Calamari-OCR / calamari_models

Pretrained mixed models to be used with Calamari.
MIT License
58 stars 17 forks source link

forever "Upgrading from version ..." with fraktur_19th_century (via OCR-D) #4

Closed jbarth-ubhd closed 4 years ago

jbarth-ubhd commented 4 years ago

Thanks! Just trying it... but it seems to take forever:

12:38:15.117 INFO ocrd.task_sequence.run_tasks - Start processing task 'calamari
-recognize -I OCR-D-N11 -O OCR-D-OCR -p {"checkpoint":"/usr/local/ocrd_models/ca
lamari/calamari_models/fraktur_19th_century/*.ckpt.json"}'
12:38:16.414 INFO ocrd.workspace_validator - input_file_grp=['OCR-D-N11'] output
_file_grp=['OCR-D-OCR']
Upgrading from version 2
Upgrading from version 3
Upgrading from version 4
Upgrading from version 5
Upgrading from version 6
Upgrading from version 7
Upgrading from version 8
...
Upgrading from version 1738637
Upgrading from version 1738638
Upgrading from version 1738639
...

now aborting... what I've done wrong?

PS: The same command works with https://qurator-data.de/calamari-models/GT4HistOCR/model.tar.xz

ChWick commented 4 years ago

This is a known bug of older calamari versions, when opening a model created with a newer Calamari version.

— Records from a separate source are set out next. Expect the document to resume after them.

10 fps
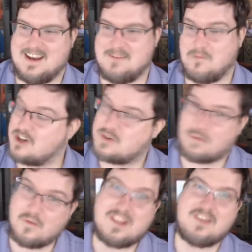worked
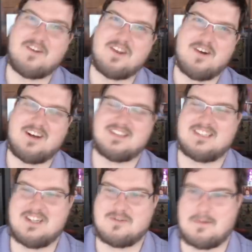really, really well as a
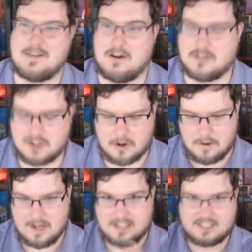siege weapon though.
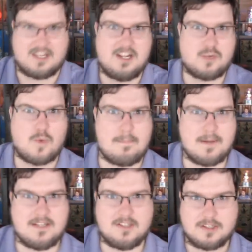So siege
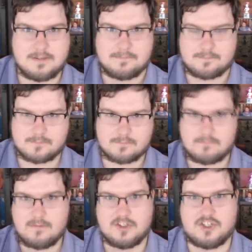weapons,
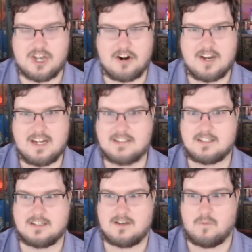
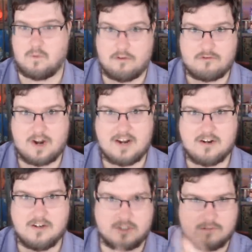chariots, wolf
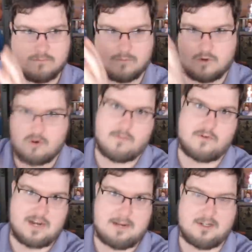riders,
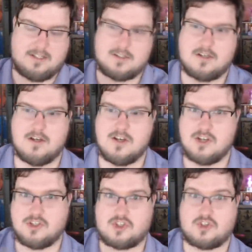normal goblins.
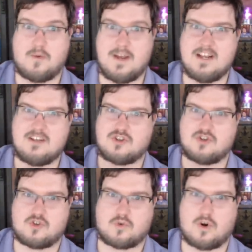Squigs,
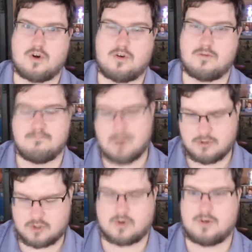
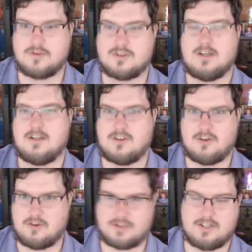most trolls,
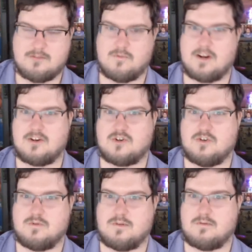You'll see regular
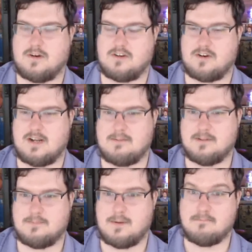trolls with regular
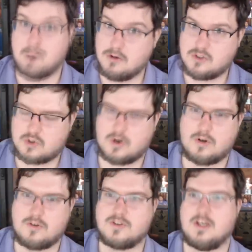goblins, but most
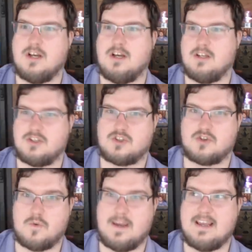trolls,
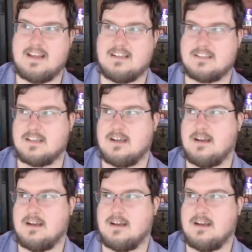squigs,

Try to upgrade calamari first, then you need to fix your model: open the json file in any editor, search for version and change it to 2. Please let me know if that worked for you.

maxnth commented 4 years ago

It looks like you're using the ocr-d wrapper for calamari and therefore you probably have to wait until the wrapper gets updated to support Calamari version >1.x (currently it's using 0.3.5 and the GT4HistOCR was also trained with this version) or install the newest Calamari version "directly" in case you want to use the newest versions of the models.

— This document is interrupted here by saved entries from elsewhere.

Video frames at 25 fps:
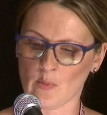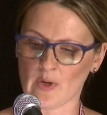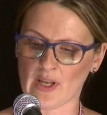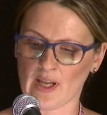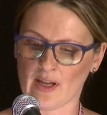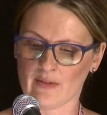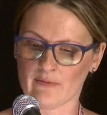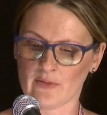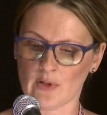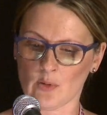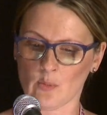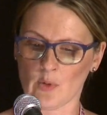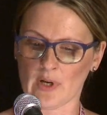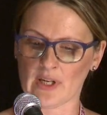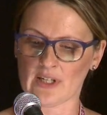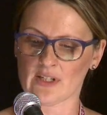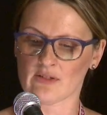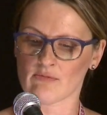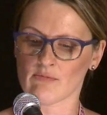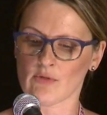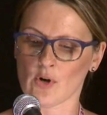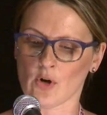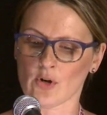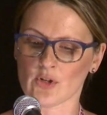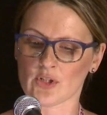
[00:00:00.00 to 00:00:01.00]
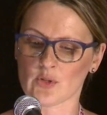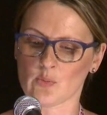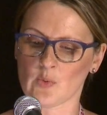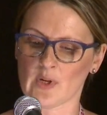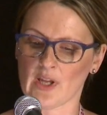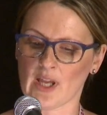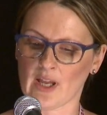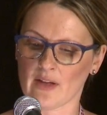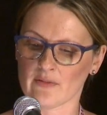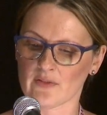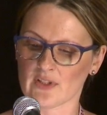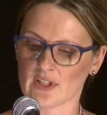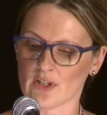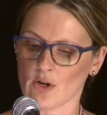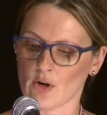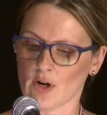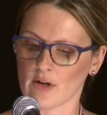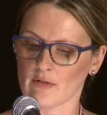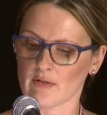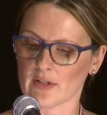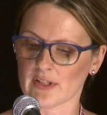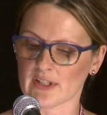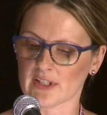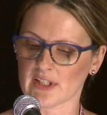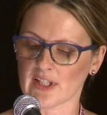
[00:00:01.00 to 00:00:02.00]
we have Louise Ross, we have
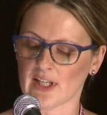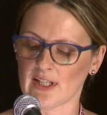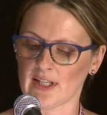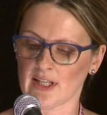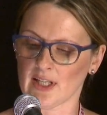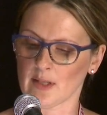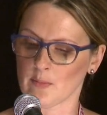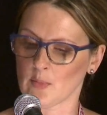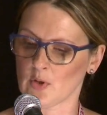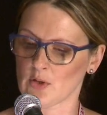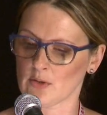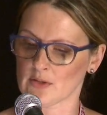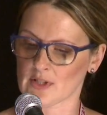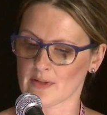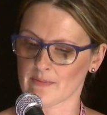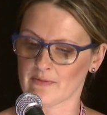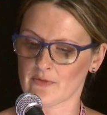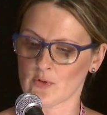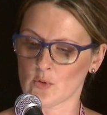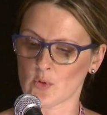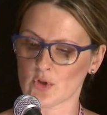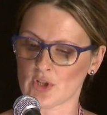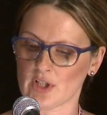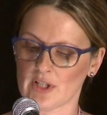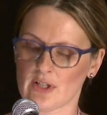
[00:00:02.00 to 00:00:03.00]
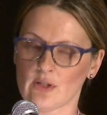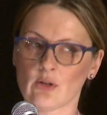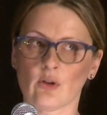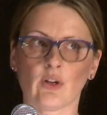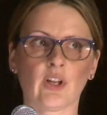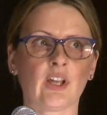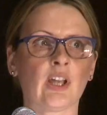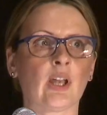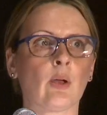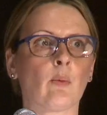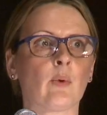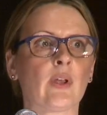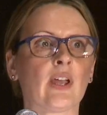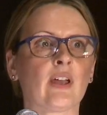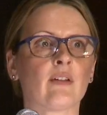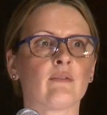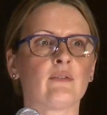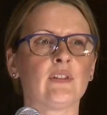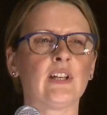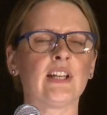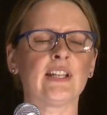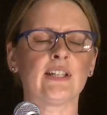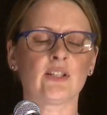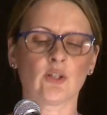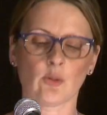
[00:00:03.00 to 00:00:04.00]
Cyrus Salim, who's unfortunately not here, we
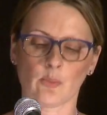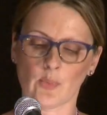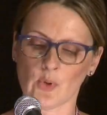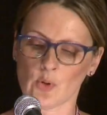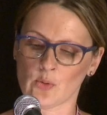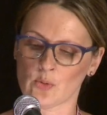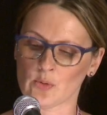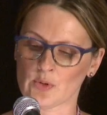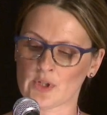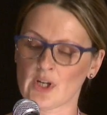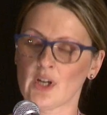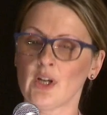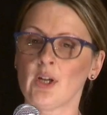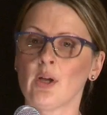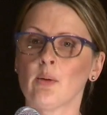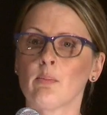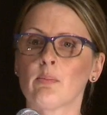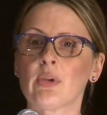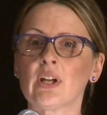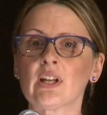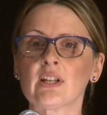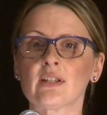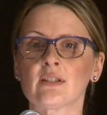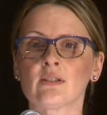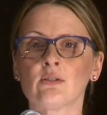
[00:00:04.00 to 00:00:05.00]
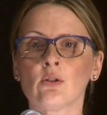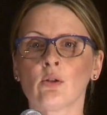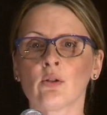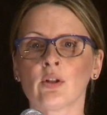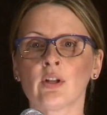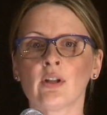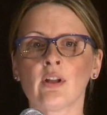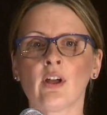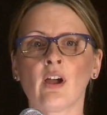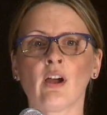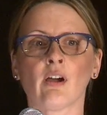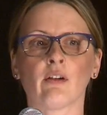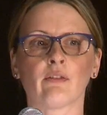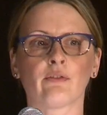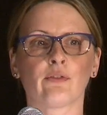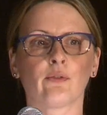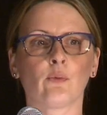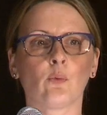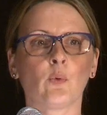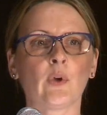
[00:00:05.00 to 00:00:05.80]
have Linda Bald, but it's not enough.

In case you want to use the _fraktur_19thcentury models with the current version of the ocr-d wrapper you could clone this repository and reset it to the commit f76b1d3ece5ff46a59c217efd202eb5d8e729cb4. The models at this commit still support calamari <=0.3.5 and therefore should work with the ocr-d wrapper.

wrznr commented 4 years ago

Does this mean that there exists an engine-model-version dependency in Calamari?

ChWick commented 4 years ago

Yes. However, older models get updated automatically (usually there is just a new entry in the model.json due to a new feature). Unfortunately, there was a big break because of the Tensorflow 1->2 upgrade (since Calamari 1.0). In TF 2, the recurrent networks (e.g. LSTM in combination with CUDNN) got fundamentally reworked/unified which is why the old model parameters could not be converted. As TF 2 is now "clean", we do not expect any further complications with any model upgrade when updating Calamari.

Obviously, referencing this issue, using an older Calamari version with newer models is not supported. This "check" was missing in older Calamari versions.